Model Acquisition and Management

Relevant source files

This page documents how llama.cpp downloads and manages model files from remote repositories. It covers the -hf CLI flag, the common/download.cpp module, HuggingFace integration, ETag-based caching, resume support, parallel GGUF split downloads, and the MODEL_ENDPOINT override mechanism.

For documentation on the GGUF binary file format itself, see 7.1. For quantization of locally-held models, see 7.3. For the llama-server router mode's /models/load endpoint, see 6.4.

Overview

llama.cpp tools can run against a locally-held .gguf file or download one automatically from a remote model host. The -hf flag on any tool triggers the download subsystem, which handles caching, resumable transfers, multi-part GGUF splits, and endpoint overrides.

Sources: README.md44-54

Endpoint Configuration

By default the download subsystem resolves models from HuggingFace (https://huggingface.co). The MODEL_ENDPOINT environment variable overrides this, allowing alternative model registries (e.g. ModelScope):

A HuggingFace token can be supplied to access private or gated repositories via a bearer token header. When OpenSSL support is absent at build time, HTTPS connections will fail with a clear error message directing the user to rebuild with -DLLAMA_BUILD_BORINGSSL=ON or -DLLAMA_OPENSSL=ON.
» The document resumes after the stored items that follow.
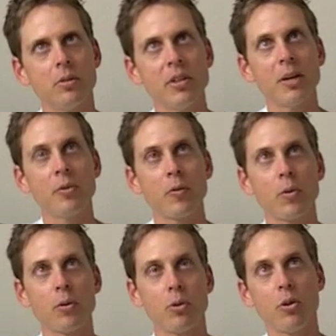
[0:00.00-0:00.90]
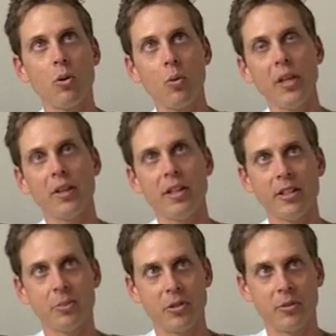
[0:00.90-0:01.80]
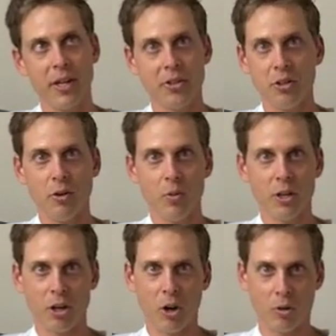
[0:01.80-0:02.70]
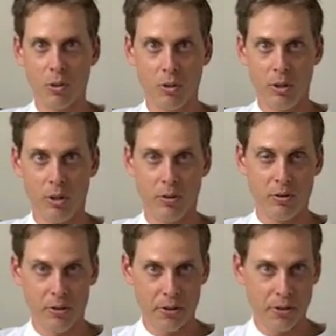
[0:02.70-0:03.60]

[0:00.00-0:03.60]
well, the whole week leading up to the race, you don't want to carbo load.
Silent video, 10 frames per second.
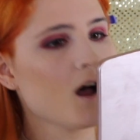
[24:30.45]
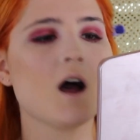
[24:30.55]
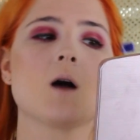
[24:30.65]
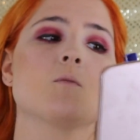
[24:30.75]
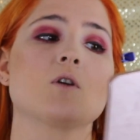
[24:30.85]

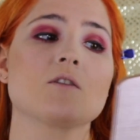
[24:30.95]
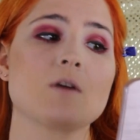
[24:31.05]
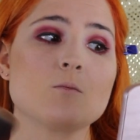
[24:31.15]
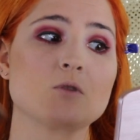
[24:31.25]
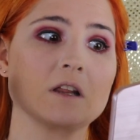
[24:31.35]
or if
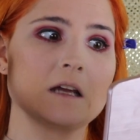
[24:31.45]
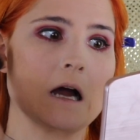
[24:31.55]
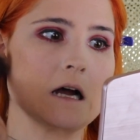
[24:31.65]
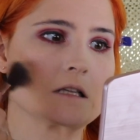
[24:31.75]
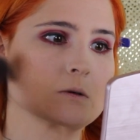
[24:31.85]
I'm really
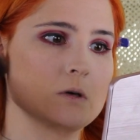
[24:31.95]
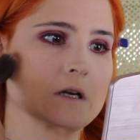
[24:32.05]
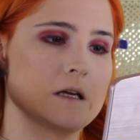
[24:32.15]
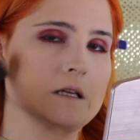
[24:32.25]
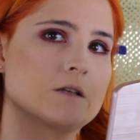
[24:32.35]

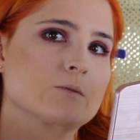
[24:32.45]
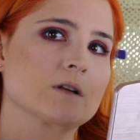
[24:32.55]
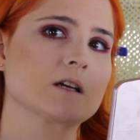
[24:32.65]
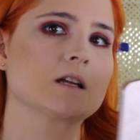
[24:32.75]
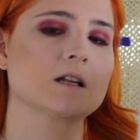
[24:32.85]
contouring and need to
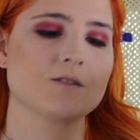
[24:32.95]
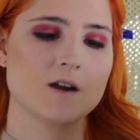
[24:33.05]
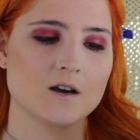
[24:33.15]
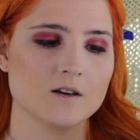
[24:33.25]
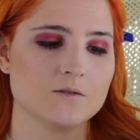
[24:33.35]
really get in
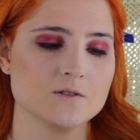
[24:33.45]
there.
Sources: README.md300-318 common/http.h60-69

Download Module Architecture

The download subsystem lives in common/download.cpp and common/download.h, compiled into the common static library alongside common.cpp, arg.cpp, and others.
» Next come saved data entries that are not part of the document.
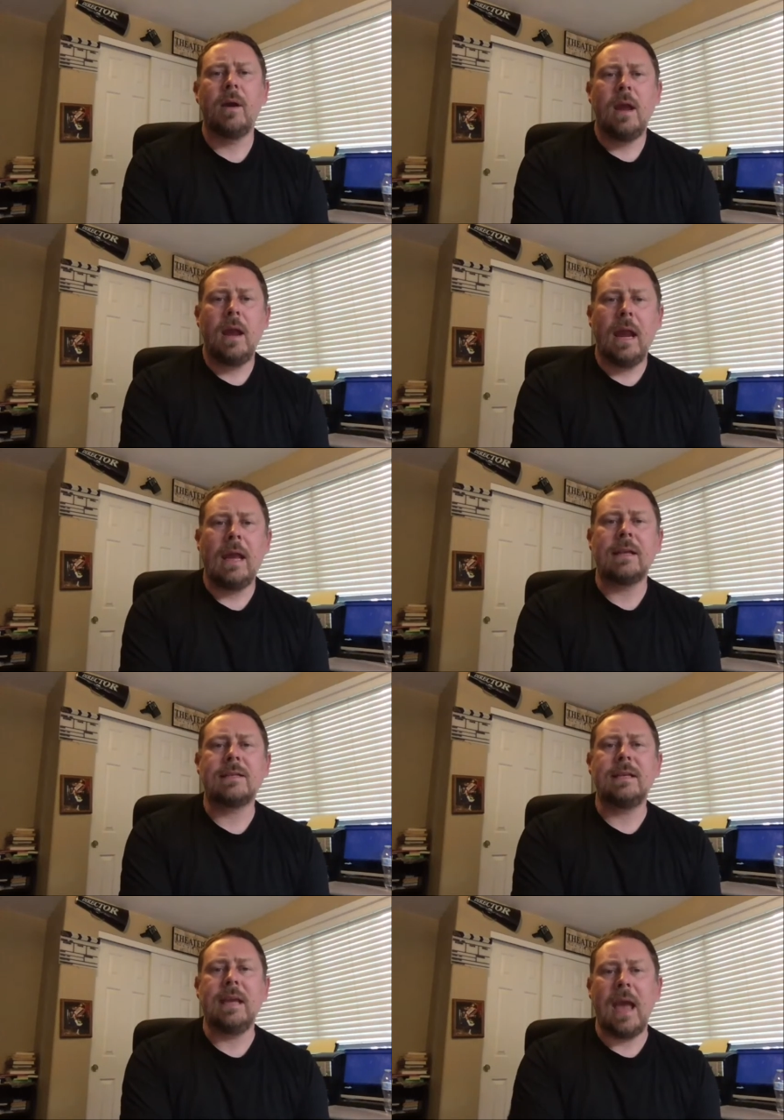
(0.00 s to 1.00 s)
and it's
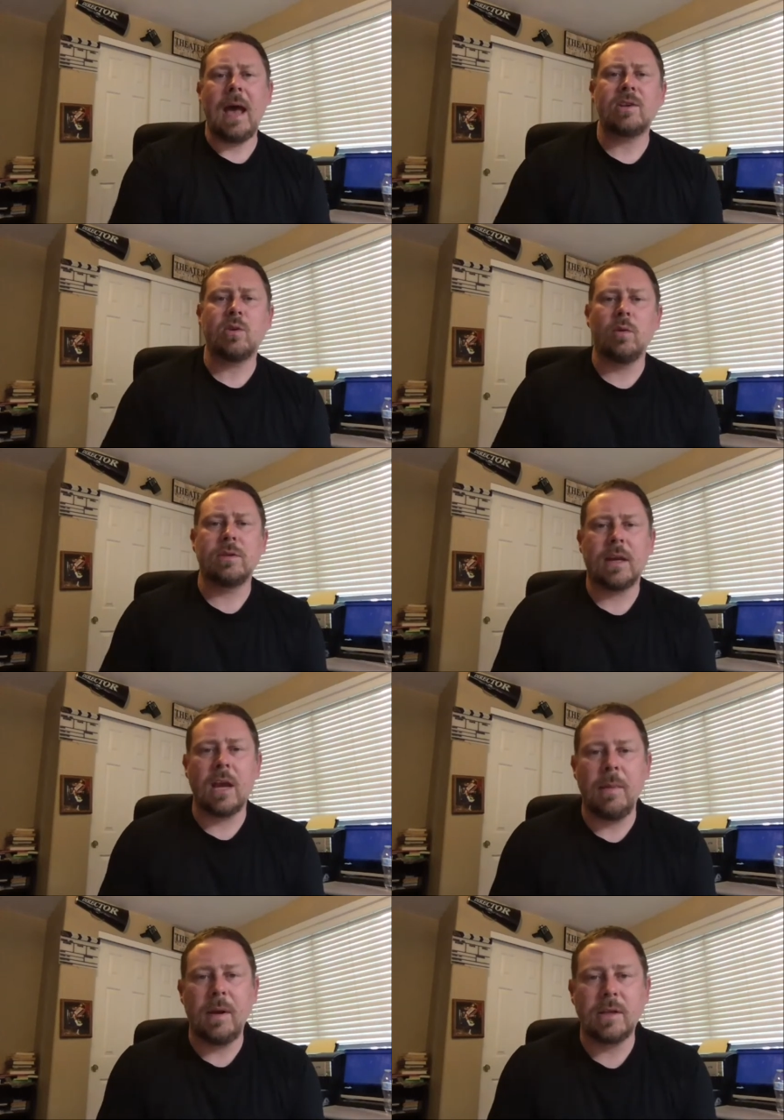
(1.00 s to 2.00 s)
the assholes that
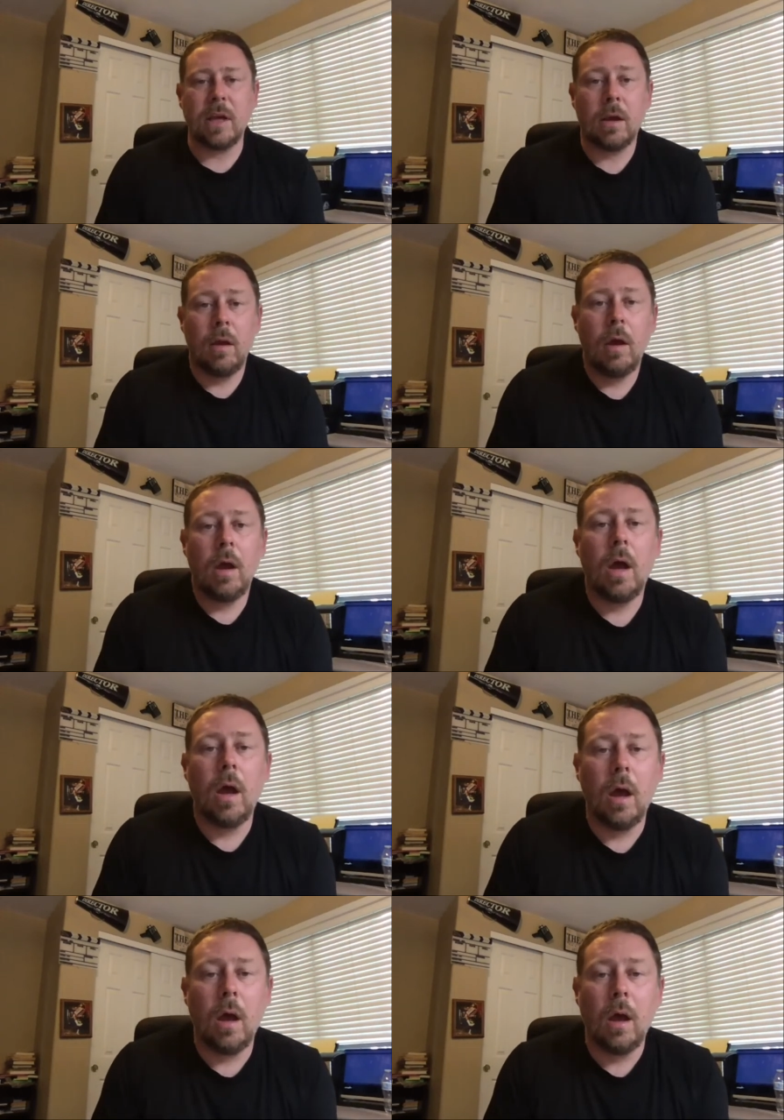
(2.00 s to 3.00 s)
come in. It's like,
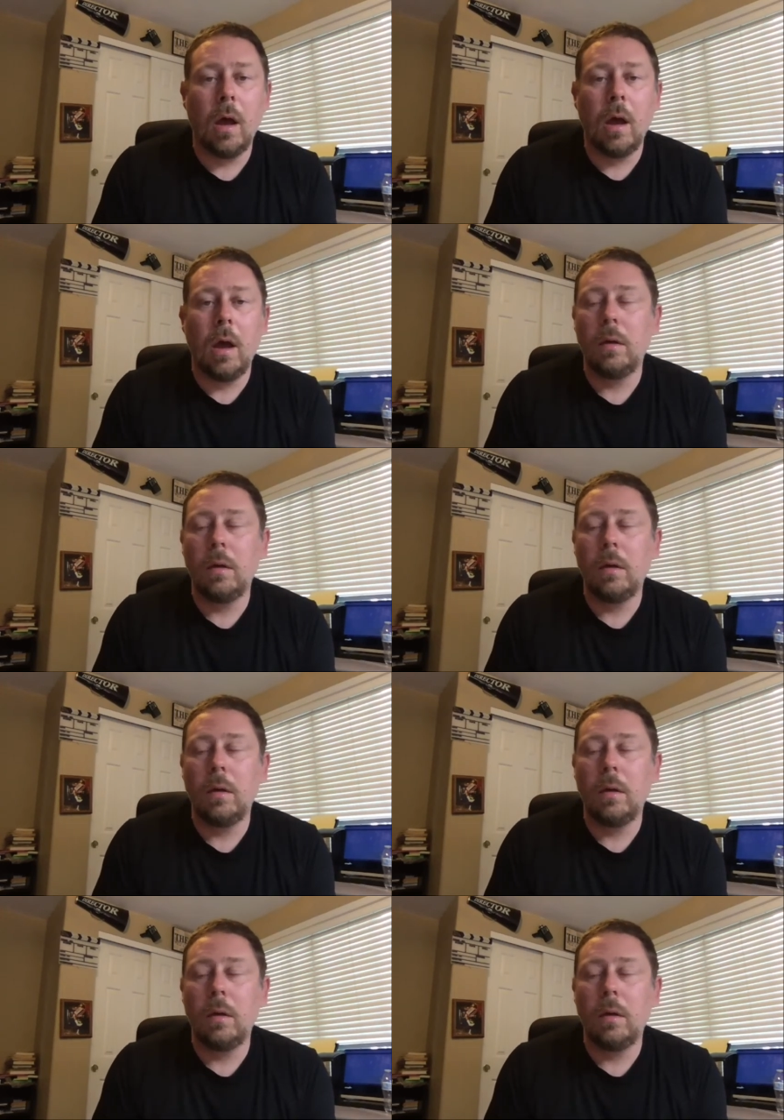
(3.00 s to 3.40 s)
all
Download module — principal flow

Sources: common/download.cpp1-490 common/CMakeLists.txt64-66

Key Data Structures and Functions

Symbol	File	Role
`common_params_model`	`common/common.h`	Holds repo name, file path, tag, and bearer token for a model to download
`common_remote_params`	`common/download.h`	Parameters for generic remote GET (timeout, max_size, headers)
`common_header_list`	`common/download.h`	`std::vector<std::pair<std::string,std::string>>` of custom HTTP headers
`ProgressBar`	`common/download.cpp`	Thread-safe multi-line terminal progress display (TTY-aware)
`common_http_url`	`common/http.h`	Parsed URL parts: scheme, user, password, host, path

Public API summary

Function	Signature (simplified)	Purpose
`common_download_split_repo_tag`	`(string) → {repo, tag}`	Parses `owner/repo[:quant]` into components
`common_download_model`	`(common_params_model, token, offline, headers) → bool`	High-level: fetches manifest, downloads all required files
`common_download_file_single`	`(url, path, token, offline, headers) → int`	Downloads one file; returns HTTP status or -1
`common_remote_get_content`	`(url, common_remote_params) → {status, vector<char>}`	Generic in-memory HTTP GET

Sources: common/download.cpp133-141 common/download.cpp439-490

Repo/Tag Parsing

The -hf argument accepts the format <owner>/<repo>[:quant], where the optional :quant suffix names a quantization variant. common_download_split_repo_tag validates and splits this string:

Input: "ggml-org/gemma-3-1b-it-GGUF:Q4_K_M"
Output: repo = "ggml-org/gemma-3-1b-it-GGUF", tag = "Q4_K_M"
Default tag when none provided: "latest"

Repo names must match ^[A-Za-z0-9_.\-]+\/[A-Za-z0-9_.\-]+$ — anything else throws std::invalid_argument.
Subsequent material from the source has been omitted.